● EXERCISE REQUIREMENTS
From the line containing "[4:03.54-4:04.61]" through the last line of the records below, each line is to be repeated exactly; pictures are to be omitted.

Saved entries
* * * * *

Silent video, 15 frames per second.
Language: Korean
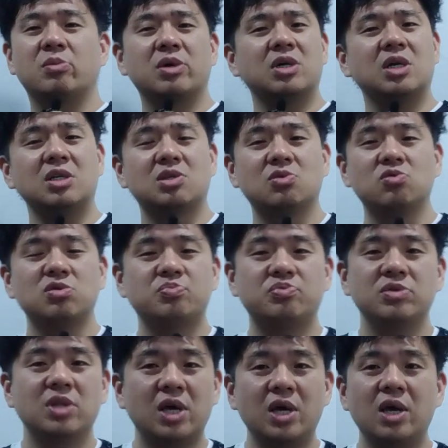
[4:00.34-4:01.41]
정말 끝까지 듣고
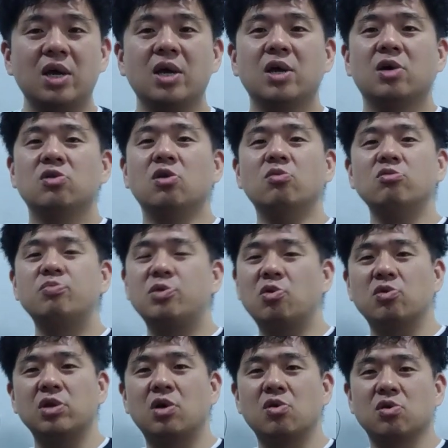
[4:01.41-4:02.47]
싶은데 너무
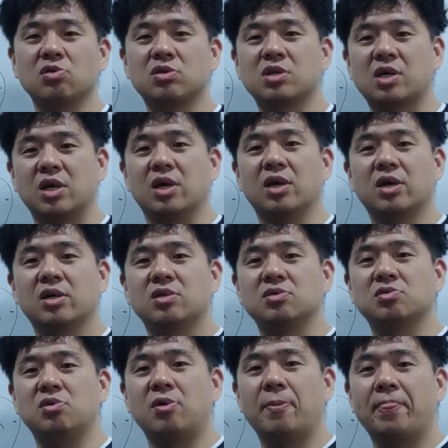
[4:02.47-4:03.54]
피곤한 걸 어떻게
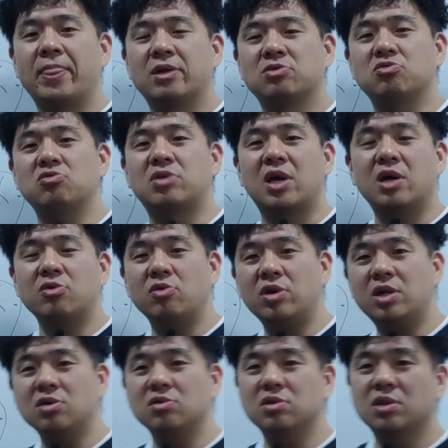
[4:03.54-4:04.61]
그죠? 저도 대학교
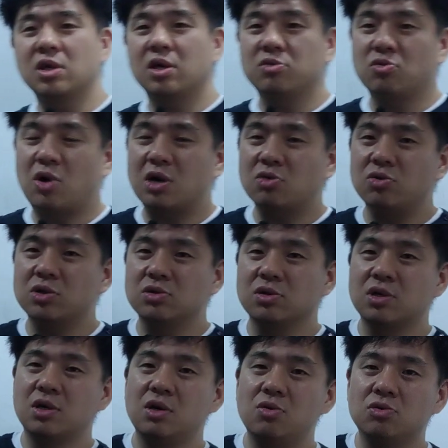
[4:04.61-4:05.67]
1학년 때 또
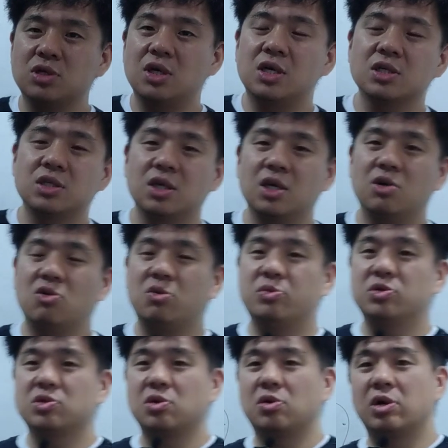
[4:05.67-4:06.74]
학교에서 근로장학생이라고
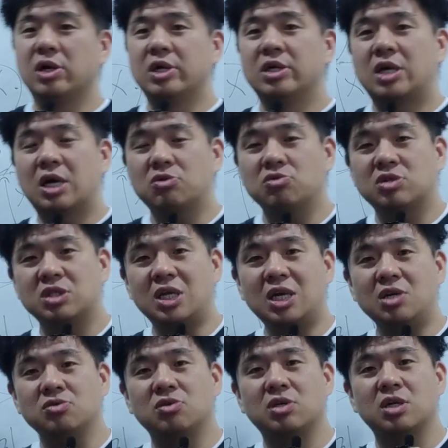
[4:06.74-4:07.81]
하면서 학교
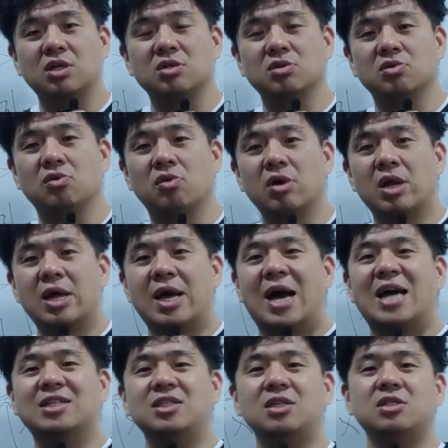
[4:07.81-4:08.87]
식당에서 일했거든요.
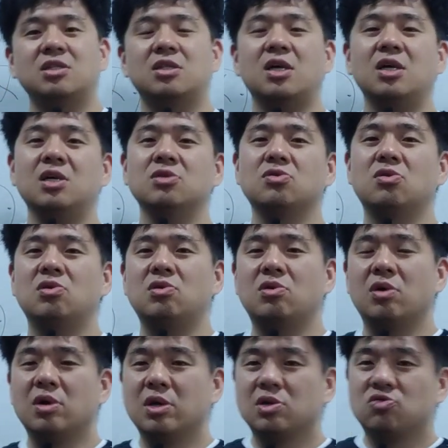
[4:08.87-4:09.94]
학생
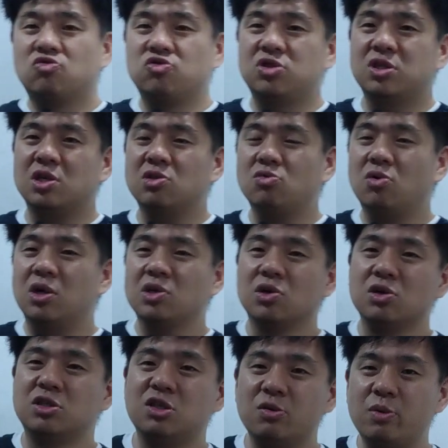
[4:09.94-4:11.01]
식당에서 2시간 동안
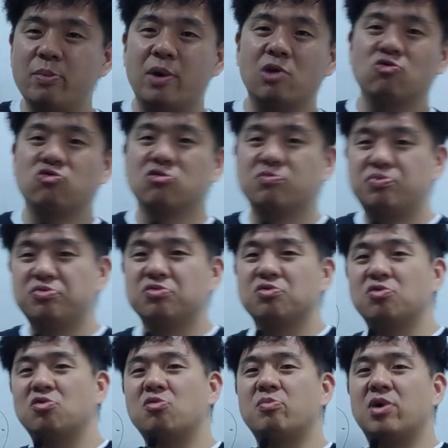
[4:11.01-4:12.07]
열심히
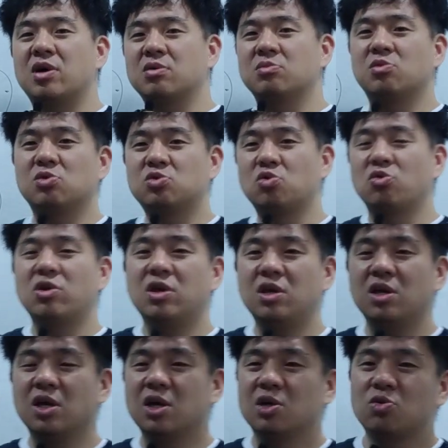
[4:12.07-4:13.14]
막굽히고막 뭐
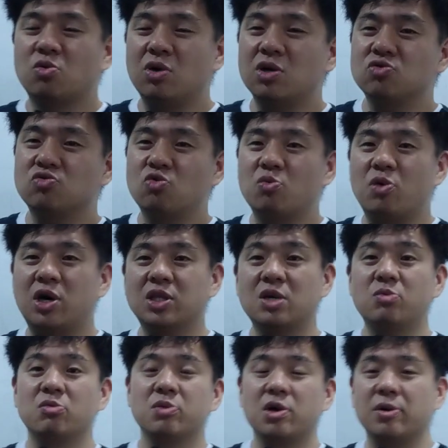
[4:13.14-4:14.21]
조리 도와주고 뭐
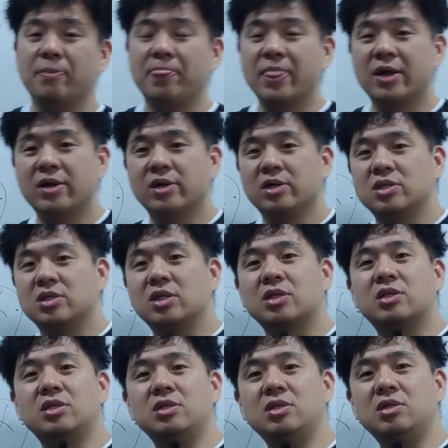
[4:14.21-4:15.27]
하다 보면 이제
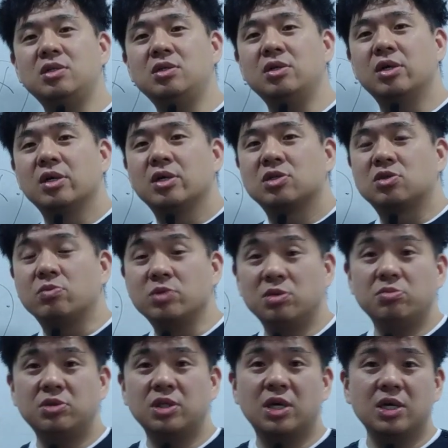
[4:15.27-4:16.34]
그
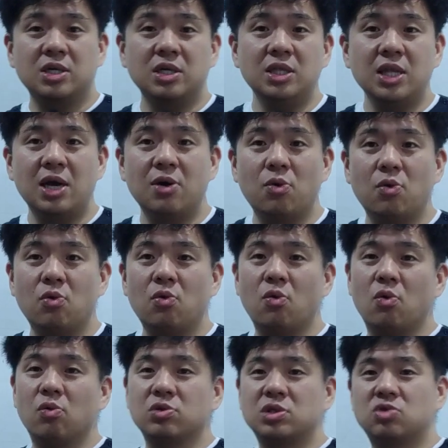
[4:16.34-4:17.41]
점심시간
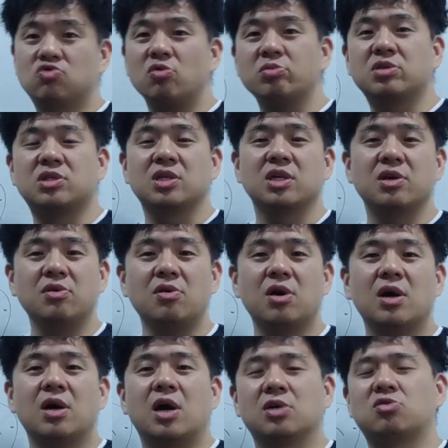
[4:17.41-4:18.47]
끝나고 이제 수업을 듣잖아요.
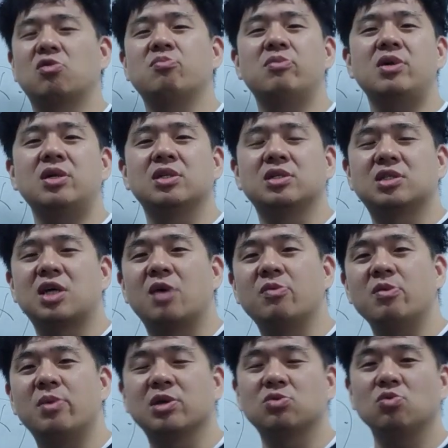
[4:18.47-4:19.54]
아, 정말
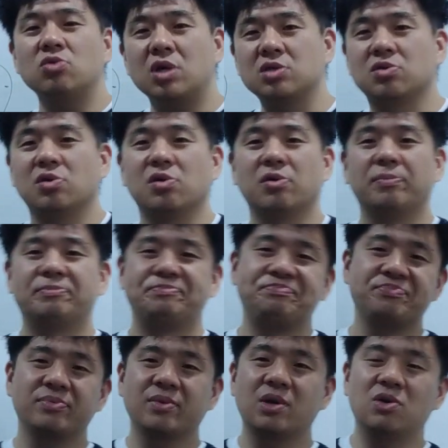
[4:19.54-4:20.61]
잠이 막 쏟아져요.
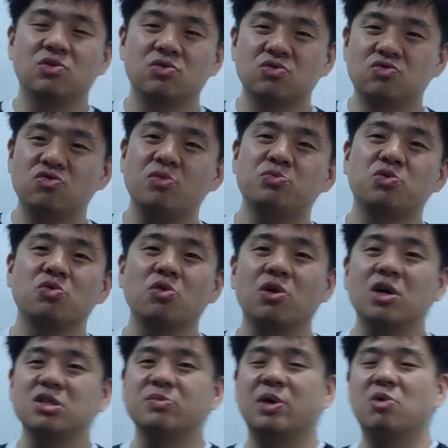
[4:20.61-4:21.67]
아, 수업
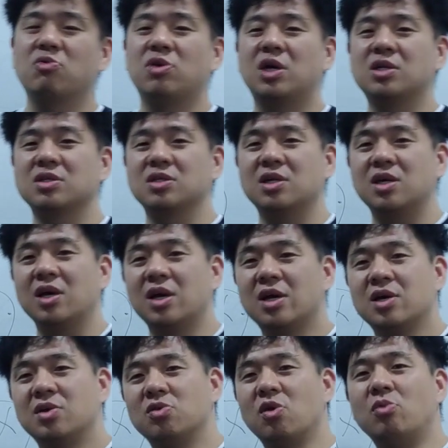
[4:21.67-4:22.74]
조교까지 맡고 하는데
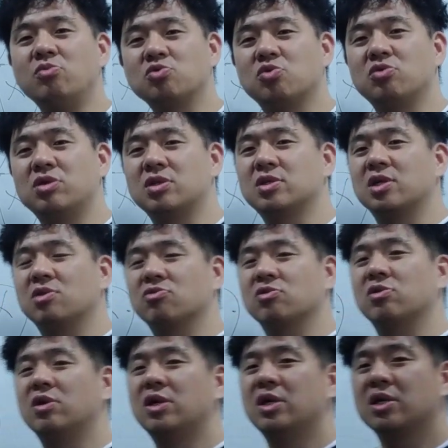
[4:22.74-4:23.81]
너무
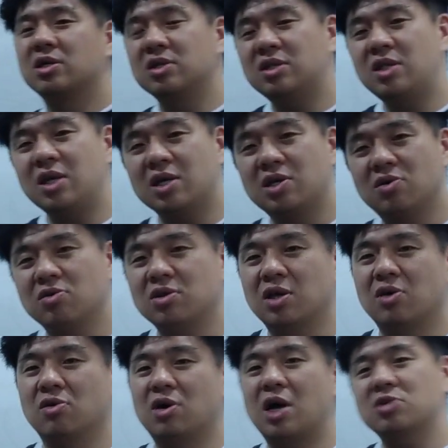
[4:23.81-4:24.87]
졸리더라고요. 그때 기억이
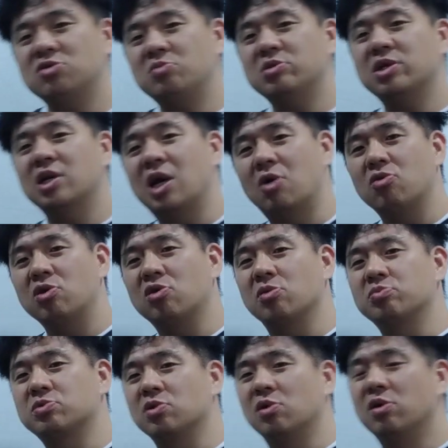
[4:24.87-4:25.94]
나요. 학점이 잘 나올 리가
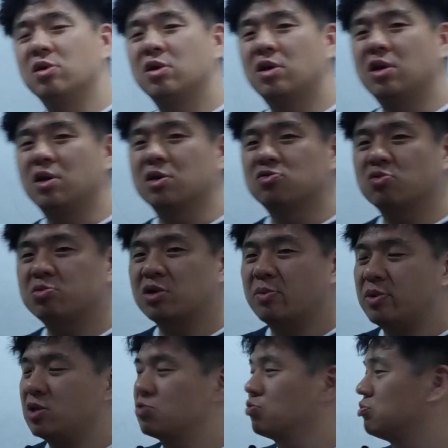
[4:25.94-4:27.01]
없죠. 예, 수업
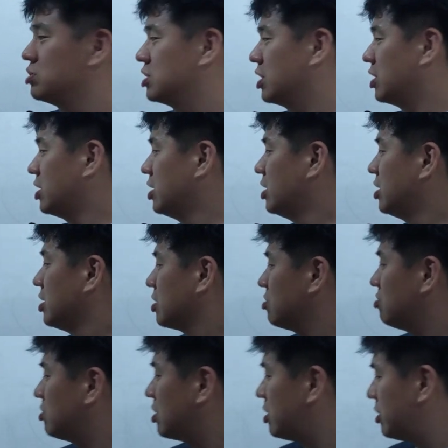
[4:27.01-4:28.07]
시간 맨날 조는데.
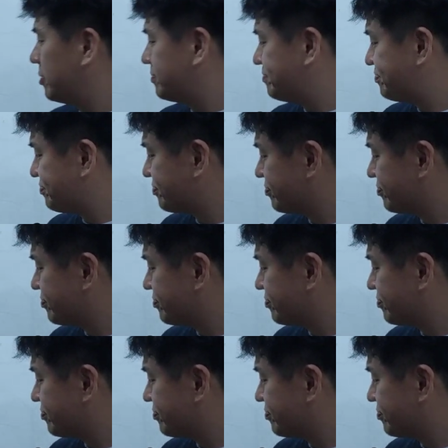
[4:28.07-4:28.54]
그러니까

* * * * *

● RESPONSE AREA
[4:03.54-4:04.61]
그죠? 저도 대학교
[4:04.61-4:05.67]
1학년 때 또
[4:05.67-4:06.74]
학교에서 근로장학생이라고
[4:06.74-4:07.81]
하면서 학교
[4:07.81-4:08.87]
식당에서 일했거든요.
[4:08.87-4:09.94]
학생
[4:09.94-4:11.01]
식당에서 2시간 동안
[4:11.01-4:12.07]
열심히
[4:12.07-4:13.14]
막굽히고막 뭐
[4:13.14-4:14.21]
조리 도와주고 뭐
[4:14.21-4:15.27]
하다 보면 이제
[4:15.27-4:16.34]
그
[4:16.34-4:17.41]
점심시간
[4:17.41-4:18.47]
끝나고 이제 수업을 듣잖아요.
[4:18.47-4:19.54]
아, 정말
[4:19.54-4:20.61]
잠이 막 쏟아져요.
[4:20.61-4:21.67]
아, 수업
[4:21.67-4:22.74]
조교까지 맡고 하는데
[4:22.74-4:23.81]
너무
[4:23.81-4:24.87]
졸리더라고요. 그때 기억이
[4:24.87-4:25.94]
나요. 학점이 잘 나올 리가
[4:25.94-4:27.01]
없죠. 예, 수업
[4:27.01-4:28.07]
시간 맨날 조는데.
[4:28.07-4:28.54]
그러니까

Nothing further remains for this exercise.